Most troubling is what she leaves out in this book. There is not one word about socialist feminism, a movement that arose specifically to bring together a class and feminist analysis. She singles out Rita Mae Brown: "Class is much more than Marx's definition of relationship to the means of production. Class involves your behavior, your basic assumptions, how you are taught to behave, what you expect from yourself and from others, your concept of a future, how you understand problems and solve them, how you think, feel, act" (p. 103). At first I thought she liked Brown's dismissal of Marx, but it is really the second part that appeals to hooks because she can't deal with the economics of class, rather she wants to deal with the culture" of class.

TRUNCATED VISION

This chapter also suffers from hooks' emphasis on greed. Rather than grapple with the real problems feminism encountered in the 1990s-the discrediting of the idea of revolution, what it meant to live under 20 years of retrogression, and so on-hooks reduces the problem to well-off women wanting class privilege "more than freedom for themselves and their...oppressed sisters" (p. 106).

Nor does this chapter escape the ever present solution of sharing the wealth. In a section about her decision to go to graduate school, she claims that experience proved some could "gain class power" and still claim solidarity with the poor. How? "[B]y living simply, sharing our resources, and refusing to engage in hedonistic consumerism and the politics of greed" (p. 108).
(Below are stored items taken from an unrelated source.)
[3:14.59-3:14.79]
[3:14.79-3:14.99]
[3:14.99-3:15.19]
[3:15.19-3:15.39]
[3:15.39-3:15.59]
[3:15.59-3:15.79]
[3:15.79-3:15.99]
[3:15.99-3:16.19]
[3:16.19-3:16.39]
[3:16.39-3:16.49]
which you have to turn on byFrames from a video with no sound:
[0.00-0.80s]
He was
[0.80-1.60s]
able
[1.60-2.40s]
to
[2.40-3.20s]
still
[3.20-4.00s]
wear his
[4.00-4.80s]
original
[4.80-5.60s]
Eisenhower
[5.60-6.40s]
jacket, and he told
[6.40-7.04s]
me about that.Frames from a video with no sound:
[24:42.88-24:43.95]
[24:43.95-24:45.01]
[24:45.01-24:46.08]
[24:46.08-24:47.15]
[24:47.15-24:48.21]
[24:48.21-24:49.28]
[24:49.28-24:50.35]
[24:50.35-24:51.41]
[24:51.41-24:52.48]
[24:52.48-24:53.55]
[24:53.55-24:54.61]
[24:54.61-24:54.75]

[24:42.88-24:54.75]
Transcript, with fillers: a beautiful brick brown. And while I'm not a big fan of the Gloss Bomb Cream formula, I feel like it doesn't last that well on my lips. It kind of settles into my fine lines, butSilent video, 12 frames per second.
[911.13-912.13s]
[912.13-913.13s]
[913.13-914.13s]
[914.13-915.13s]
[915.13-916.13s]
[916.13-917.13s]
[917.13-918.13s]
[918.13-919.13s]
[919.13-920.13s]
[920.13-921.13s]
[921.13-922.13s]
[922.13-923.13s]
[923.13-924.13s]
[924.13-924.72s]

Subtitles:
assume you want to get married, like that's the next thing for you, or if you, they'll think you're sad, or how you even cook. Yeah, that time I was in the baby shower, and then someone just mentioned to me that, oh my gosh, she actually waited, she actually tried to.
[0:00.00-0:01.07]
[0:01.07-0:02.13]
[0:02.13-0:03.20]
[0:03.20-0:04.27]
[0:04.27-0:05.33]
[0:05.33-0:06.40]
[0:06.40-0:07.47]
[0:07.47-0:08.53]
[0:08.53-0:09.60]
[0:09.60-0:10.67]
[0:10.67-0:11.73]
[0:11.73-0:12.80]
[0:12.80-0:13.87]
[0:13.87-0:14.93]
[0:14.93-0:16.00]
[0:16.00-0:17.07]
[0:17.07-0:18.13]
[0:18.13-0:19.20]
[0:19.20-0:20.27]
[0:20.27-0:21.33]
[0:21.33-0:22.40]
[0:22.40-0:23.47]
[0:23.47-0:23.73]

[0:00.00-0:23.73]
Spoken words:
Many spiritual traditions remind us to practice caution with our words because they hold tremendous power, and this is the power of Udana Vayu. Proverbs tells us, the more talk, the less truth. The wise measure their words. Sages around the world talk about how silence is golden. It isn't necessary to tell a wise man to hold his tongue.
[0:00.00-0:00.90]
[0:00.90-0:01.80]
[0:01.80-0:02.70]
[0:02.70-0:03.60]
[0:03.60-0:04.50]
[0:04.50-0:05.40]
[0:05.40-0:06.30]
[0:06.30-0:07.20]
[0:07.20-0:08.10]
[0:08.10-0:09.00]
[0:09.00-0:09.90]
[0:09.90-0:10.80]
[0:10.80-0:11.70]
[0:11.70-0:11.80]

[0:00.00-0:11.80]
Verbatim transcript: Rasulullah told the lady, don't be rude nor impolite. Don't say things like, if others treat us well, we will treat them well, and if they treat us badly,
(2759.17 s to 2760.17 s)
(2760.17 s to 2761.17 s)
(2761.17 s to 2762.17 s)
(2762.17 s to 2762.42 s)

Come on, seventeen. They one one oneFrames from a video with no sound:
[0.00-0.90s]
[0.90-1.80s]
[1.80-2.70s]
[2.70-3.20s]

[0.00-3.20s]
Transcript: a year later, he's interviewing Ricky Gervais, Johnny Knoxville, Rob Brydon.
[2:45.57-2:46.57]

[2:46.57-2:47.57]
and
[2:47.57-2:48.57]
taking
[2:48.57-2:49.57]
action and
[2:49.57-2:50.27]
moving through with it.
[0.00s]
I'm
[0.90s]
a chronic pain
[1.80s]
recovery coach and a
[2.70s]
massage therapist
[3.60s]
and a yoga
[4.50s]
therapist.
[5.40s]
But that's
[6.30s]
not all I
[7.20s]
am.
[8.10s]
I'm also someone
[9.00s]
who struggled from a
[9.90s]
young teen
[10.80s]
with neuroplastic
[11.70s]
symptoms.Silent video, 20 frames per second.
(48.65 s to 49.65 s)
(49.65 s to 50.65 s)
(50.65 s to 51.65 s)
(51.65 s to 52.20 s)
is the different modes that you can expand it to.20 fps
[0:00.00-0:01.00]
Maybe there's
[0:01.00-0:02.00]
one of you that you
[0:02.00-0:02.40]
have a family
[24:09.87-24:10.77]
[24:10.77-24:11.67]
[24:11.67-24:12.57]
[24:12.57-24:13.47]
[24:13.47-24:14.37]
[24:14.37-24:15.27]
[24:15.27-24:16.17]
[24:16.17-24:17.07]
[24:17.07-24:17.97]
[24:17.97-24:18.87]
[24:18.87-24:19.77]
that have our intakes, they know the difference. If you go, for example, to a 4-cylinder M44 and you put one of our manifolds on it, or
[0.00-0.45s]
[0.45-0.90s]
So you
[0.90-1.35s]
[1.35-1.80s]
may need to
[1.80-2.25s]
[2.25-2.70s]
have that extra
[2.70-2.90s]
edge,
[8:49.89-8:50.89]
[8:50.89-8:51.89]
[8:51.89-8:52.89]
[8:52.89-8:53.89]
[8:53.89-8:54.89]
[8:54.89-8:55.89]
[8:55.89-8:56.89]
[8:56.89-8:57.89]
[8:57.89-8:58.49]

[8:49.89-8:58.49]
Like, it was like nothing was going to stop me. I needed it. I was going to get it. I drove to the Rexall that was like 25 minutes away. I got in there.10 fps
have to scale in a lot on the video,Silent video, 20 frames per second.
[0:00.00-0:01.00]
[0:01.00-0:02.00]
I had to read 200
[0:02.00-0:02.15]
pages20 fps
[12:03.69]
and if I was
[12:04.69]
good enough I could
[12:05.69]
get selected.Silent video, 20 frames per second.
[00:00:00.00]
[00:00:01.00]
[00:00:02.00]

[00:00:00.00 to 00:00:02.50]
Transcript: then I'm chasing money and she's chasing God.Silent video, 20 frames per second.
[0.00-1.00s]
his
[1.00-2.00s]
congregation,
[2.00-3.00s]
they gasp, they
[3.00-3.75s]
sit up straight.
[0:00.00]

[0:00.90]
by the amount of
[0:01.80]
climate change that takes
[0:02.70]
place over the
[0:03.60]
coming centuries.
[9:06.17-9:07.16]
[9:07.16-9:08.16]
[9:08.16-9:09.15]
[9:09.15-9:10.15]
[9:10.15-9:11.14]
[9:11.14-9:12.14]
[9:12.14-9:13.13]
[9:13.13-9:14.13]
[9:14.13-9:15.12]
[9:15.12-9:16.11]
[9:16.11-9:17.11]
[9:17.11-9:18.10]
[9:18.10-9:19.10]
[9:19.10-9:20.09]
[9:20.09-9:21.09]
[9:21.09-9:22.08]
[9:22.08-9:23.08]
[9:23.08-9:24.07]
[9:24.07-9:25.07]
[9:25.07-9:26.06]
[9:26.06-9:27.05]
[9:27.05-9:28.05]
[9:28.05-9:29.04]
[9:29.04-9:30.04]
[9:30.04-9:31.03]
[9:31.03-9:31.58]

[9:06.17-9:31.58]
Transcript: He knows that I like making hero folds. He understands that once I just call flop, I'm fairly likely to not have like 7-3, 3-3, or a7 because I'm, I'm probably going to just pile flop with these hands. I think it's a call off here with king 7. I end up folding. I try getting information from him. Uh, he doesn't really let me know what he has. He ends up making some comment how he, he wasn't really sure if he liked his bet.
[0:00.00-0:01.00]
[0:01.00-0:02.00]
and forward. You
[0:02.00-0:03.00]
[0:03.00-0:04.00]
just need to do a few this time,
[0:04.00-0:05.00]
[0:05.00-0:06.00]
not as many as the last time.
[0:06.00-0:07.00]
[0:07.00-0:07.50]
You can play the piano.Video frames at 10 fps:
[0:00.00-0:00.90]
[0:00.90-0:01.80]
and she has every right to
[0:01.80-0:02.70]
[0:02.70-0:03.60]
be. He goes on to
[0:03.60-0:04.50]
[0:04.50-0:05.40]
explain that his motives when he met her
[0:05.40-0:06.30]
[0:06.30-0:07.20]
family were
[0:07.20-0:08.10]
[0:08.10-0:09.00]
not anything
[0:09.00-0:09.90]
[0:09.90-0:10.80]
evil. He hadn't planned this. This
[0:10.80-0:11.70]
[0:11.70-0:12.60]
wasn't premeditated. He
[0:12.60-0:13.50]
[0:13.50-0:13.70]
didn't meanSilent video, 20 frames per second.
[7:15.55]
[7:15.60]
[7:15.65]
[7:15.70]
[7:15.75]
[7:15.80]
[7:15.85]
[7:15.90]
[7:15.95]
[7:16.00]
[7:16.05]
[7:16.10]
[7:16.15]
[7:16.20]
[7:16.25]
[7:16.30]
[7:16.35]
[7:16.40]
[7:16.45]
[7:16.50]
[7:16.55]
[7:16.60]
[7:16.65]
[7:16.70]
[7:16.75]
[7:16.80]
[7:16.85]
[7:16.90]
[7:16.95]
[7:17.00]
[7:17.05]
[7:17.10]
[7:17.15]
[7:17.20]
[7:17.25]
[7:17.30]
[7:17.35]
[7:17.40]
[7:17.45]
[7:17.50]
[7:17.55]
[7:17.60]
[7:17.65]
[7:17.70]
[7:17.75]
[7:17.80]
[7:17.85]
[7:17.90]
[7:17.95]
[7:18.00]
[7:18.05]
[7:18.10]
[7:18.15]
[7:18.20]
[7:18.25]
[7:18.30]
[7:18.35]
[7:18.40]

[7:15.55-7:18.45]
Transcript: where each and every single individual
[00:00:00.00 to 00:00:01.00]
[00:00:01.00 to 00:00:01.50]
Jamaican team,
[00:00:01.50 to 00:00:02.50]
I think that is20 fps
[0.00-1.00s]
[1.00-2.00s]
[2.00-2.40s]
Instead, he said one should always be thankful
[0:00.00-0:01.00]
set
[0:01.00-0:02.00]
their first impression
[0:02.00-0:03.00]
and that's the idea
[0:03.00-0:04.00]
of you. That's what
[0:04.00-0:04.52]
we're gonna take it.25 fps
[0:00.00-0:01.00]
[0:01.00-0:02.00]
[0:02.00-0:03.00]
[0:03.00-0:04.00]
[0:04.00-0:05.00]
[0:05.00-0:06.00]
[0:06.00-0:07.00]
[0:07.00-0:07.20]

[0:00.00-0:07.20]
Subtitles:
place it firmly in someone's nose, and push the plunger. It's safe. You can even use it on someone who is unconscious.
The fact that hooks sees nothing wrong in her truncated view of social change is evident in her last chapter, where she names her ism: "democratic socialism, with a vision of participatory economics within capitalism that aims to challenge and change class hierarchy. I like that the money I make, which places me in an economic upper class, can be used in the service of redistribution of wealth, can be used to enhance the economic well-being of others through vigilant practices of giving and sharing" (pp. 156-157, my emphasis).

WHERE WE STAND seems an unconscious example of a tired intellectual who has given up on genuine revolution because she can't see the real forces and Reason of of a fundamental transformation of society-and she rejects the theory that would help her do so.